At a point in Alankrita Srivastava's admirably conceived Lipstick Under My Burkha, Usha (played by the 60-year-old Ratna Pathak) finds herself shopping for swimwear and talks about brassieres. For a split second I found myself cringing, and then the thematic starkness of the film came to fore. The barefaced fact that a woman who is currently the age of my grandmother was at the time of her passing shopping for some brand new delicates and had the urge to connect physically with a man struck a deep chord with me.
I found myself reminiscing about my grandmother and wondering if she ever had these thoughts and yearnings, and how many of those went unrequited because the society she was a part of deemed them unwomanly. So many hopes and dreams lost into the ether because quashing them seemed easier than exploring them (for seemingly obvious reasons at that).
Lipstick Under My Burkha (which could straightforwardly be retitled Lipstick Under My Ghunghat) follows the stories of four "ordinary" women who live in the almost-metropolitan city of Bhopal. Rihana is a school-going rebel who has the precociousness to live her dreams, Leela is a beautician stuck between a rock (her fiancée) and a hard place (her lover) in a claustrophobic small town, Shireen is a housewife and mother of three who cannot avoid the sexual advances of her domineering husband but wants to find a smidgen of independence by taking up a job (unbeknown to him), and Usha is a 55-year-old widow whose sexual world is resuscitated by means of having a telephonic romance with a swimming coach.

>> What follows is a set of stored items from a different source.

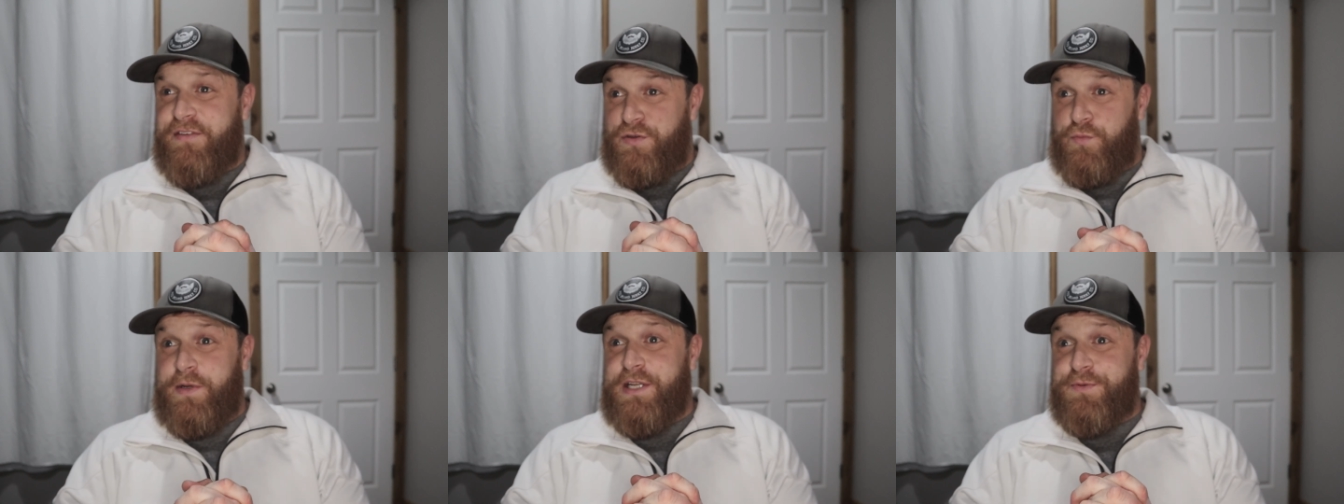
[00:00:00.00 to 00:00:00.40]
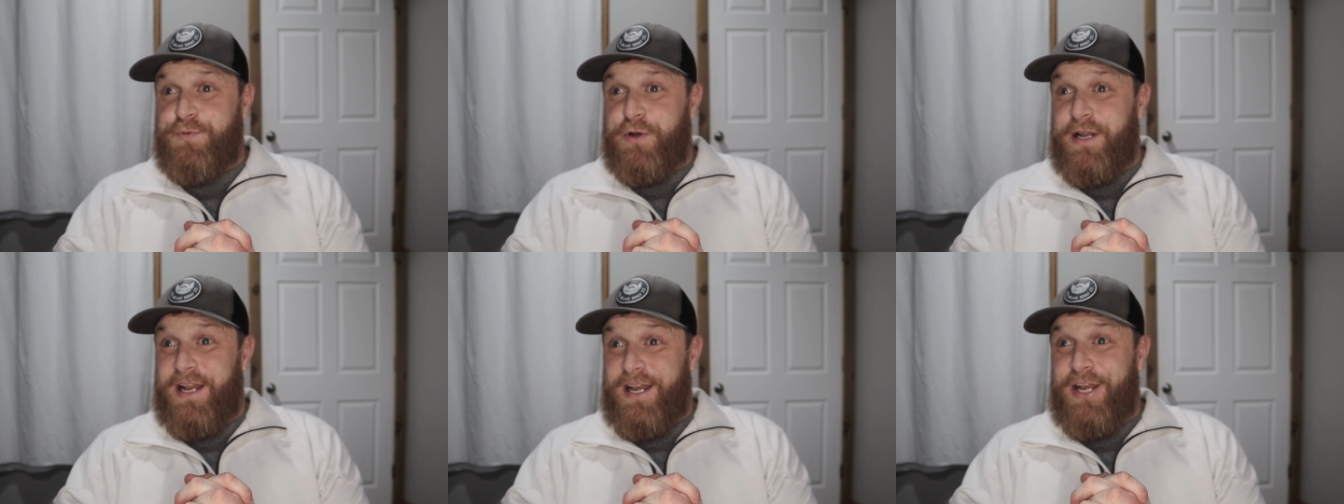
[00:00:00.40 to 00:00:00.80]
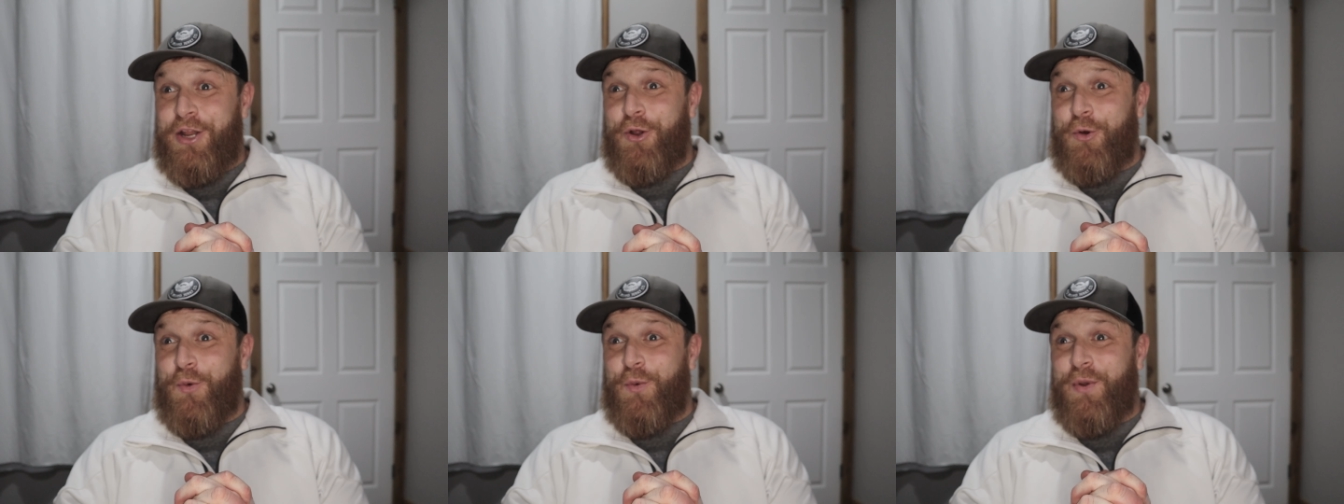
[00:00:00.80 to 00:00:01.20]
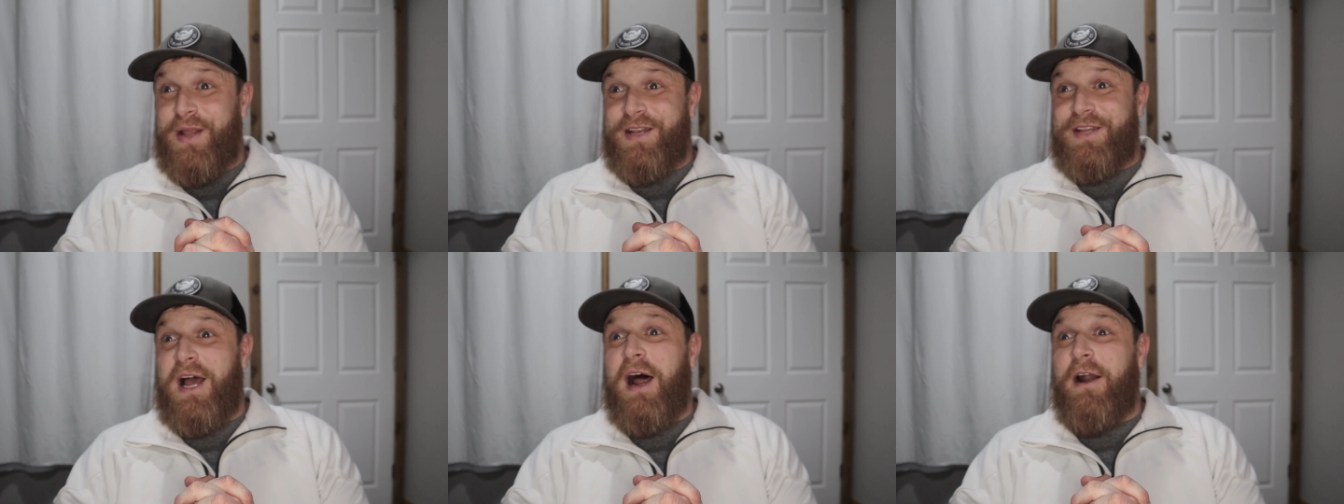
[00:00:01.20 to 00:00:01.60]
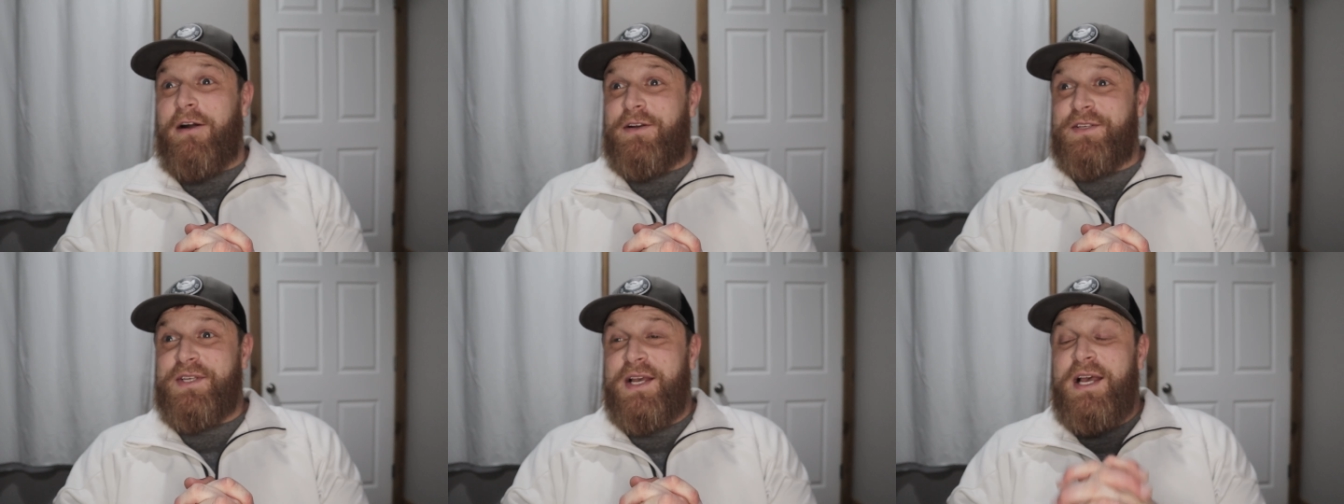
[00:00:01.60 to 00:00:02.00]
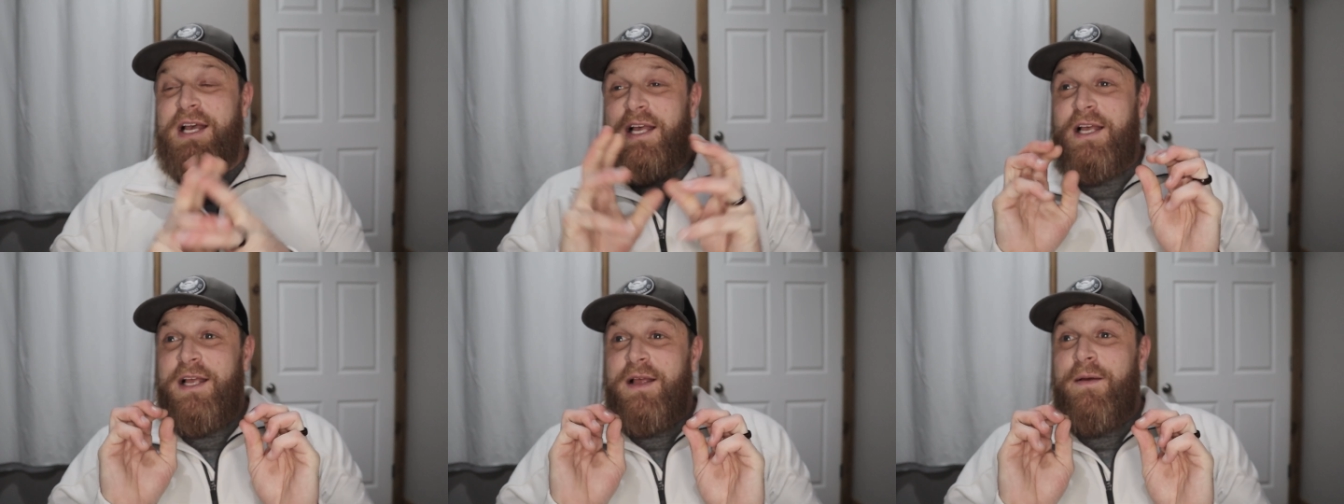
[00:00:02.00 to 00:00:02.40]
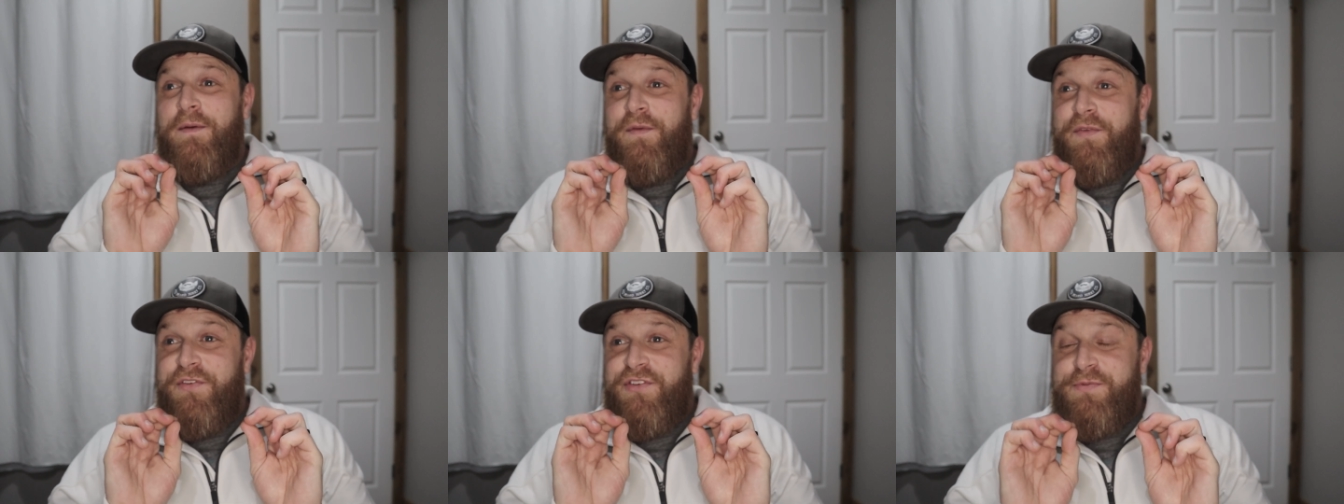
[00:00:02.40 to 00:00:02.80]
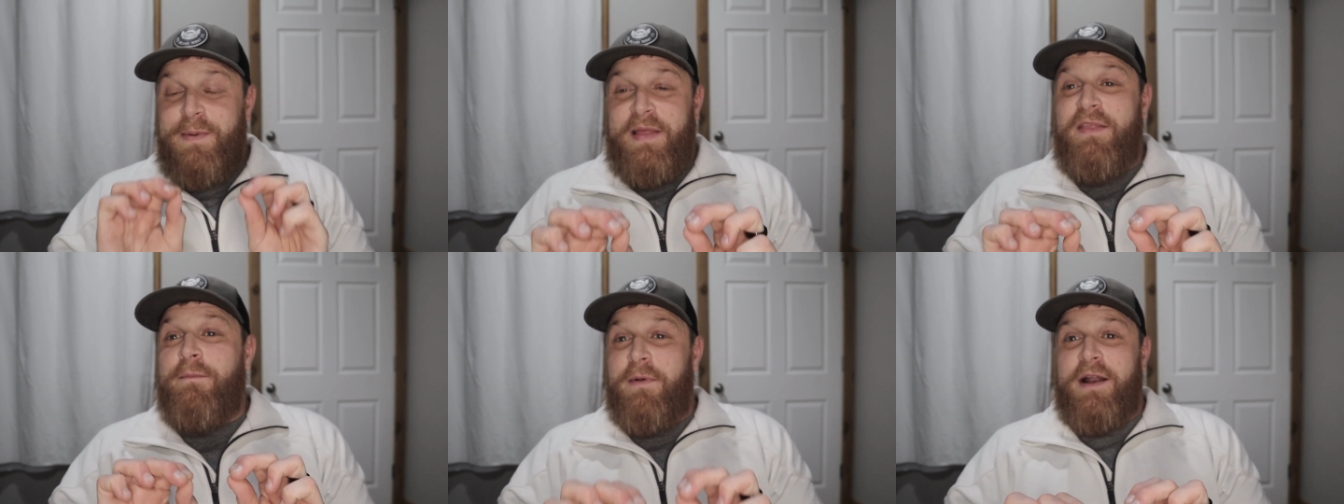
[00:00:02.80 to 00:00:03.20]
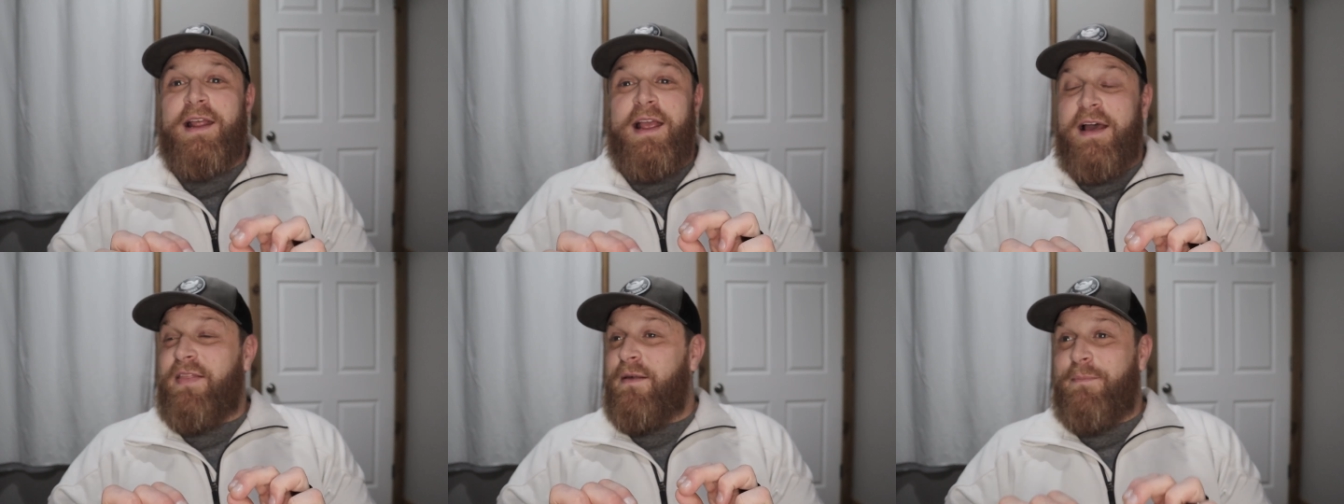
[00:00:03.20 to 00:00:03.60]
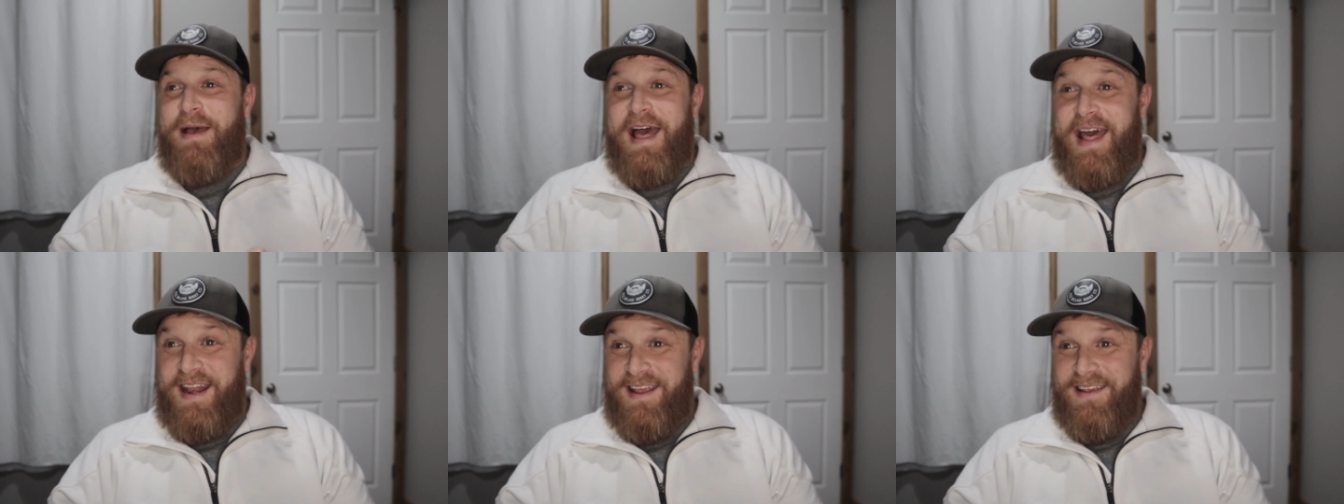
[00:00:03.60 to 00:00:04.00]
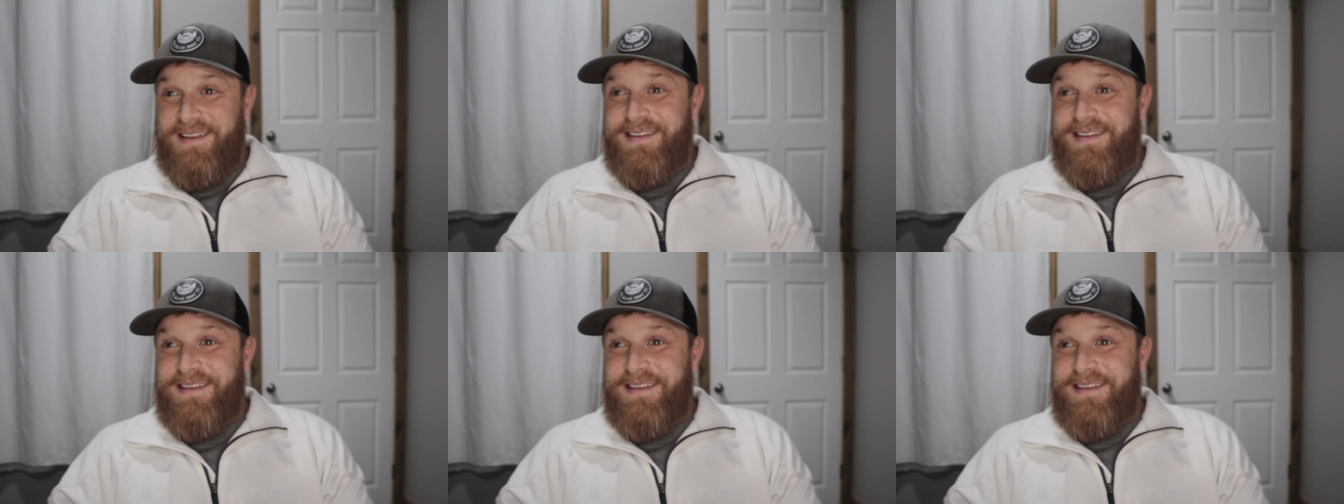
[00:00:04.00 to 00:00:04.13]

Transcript: because we just put in new into ours, spend the money on the pad.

These stories the film presents are not as outlandish as they seem. A probing look into our own neighbourhoods might reveal many such ladies who have almost forgone their personal identities in the names of husbands, children, parents, pre-defined roles and the classic line "log kya kahenge". The women in the film, like most women you'd have come across, refuse to be suppressed by these norms, and in their find solace in their minds and actions while staying away from the judgemental gaze of the world. The first half of the film goes about exploring the psyche of these women with consummate ease.
Watching some sequences which have never been seen before in mainstream Indian cinema, I was hard pressed to find any faults in execution. The sheer level of immersion you feel as you learn the bits and pieces of what make these women wholly unique yet surprisingly relatable to is hard to put into words. The scenes serve as reminders to the many ill-conceived Women's Day ads that have clichéd lines such as "she is a mother", "she is a daughter" or "she is a sister", while forgetting to address the basic fact that SHE IS A HUMAN, and has more to offer when she is not pigeonholed into these archaic roles. The film is single-mindedly concerned with flouting these stereotypes.
However, as the second half rolls around and the characters need meaningful arcs to their stories, the film encounters its stumbling blocks. The writing that was infused with unapologetic originality through the first half has seeds of contrivances sown into it. This leads to an ending that feels out of sync with the rest of the film that preceded it. The statement being made which goes along the lines of "we have a long way to go before women get the due respect they deserve" is precise, but you can't help but feel that there could have been a better way to articulate it.
Although Lipstick Under My Burkha has structural problems, it is boosted by its four tremendously nuanced lead performances. Konkona Sen Sharma is at her best with character-oriented indie films, and she shines as the canvas of repressed emotion that is Shireen. Levity in the film comes from the antics of Rihana and Leela, but the absolute zenith of the film is the exceptional Ratna Pathak. Her portrayal of a woman who is only known by the facade of "Buaji" and never as the Usha who is grasping for a genuine connection underneath is heart-breaking and rib-tickling both at the same time. Each woman adds layer upon layer of complexity to her already well-written role, never once allowing the character to look like a caricature.
The men are not too far behind either as Sushant Singh and Vikrant Massey (who has a bright career ahead of him) bring chauvinistic terror and a boyish charm to the film respectively. But the film's songs leave a lot to be desired. They rarely act as able counterparts in quality to the story, and you are left wondering why a film with such a rich background score ever needed any songs.
When all is said and done, Lipstick Under My Burkha only wants to start a conversation. As much as Pahlaj Nihalani and his posse would have liked for a film like this not be released citing truly nonsensical whys and wherefores, this artistic expression by a woman of the world her counterparts inhabit is necessary viewing for all.
The film enjoins both men and women to go home and have clear and heartfelt conversations with each other. It wants the audience to ask the opposite (and same) gender about their feelings, hopes, dreams, wants, desires, and many such cogs that make us human. Like the characters in it the film has flaws, but (again) like the characters these flaws do not make the film irredeemable, but only relatable.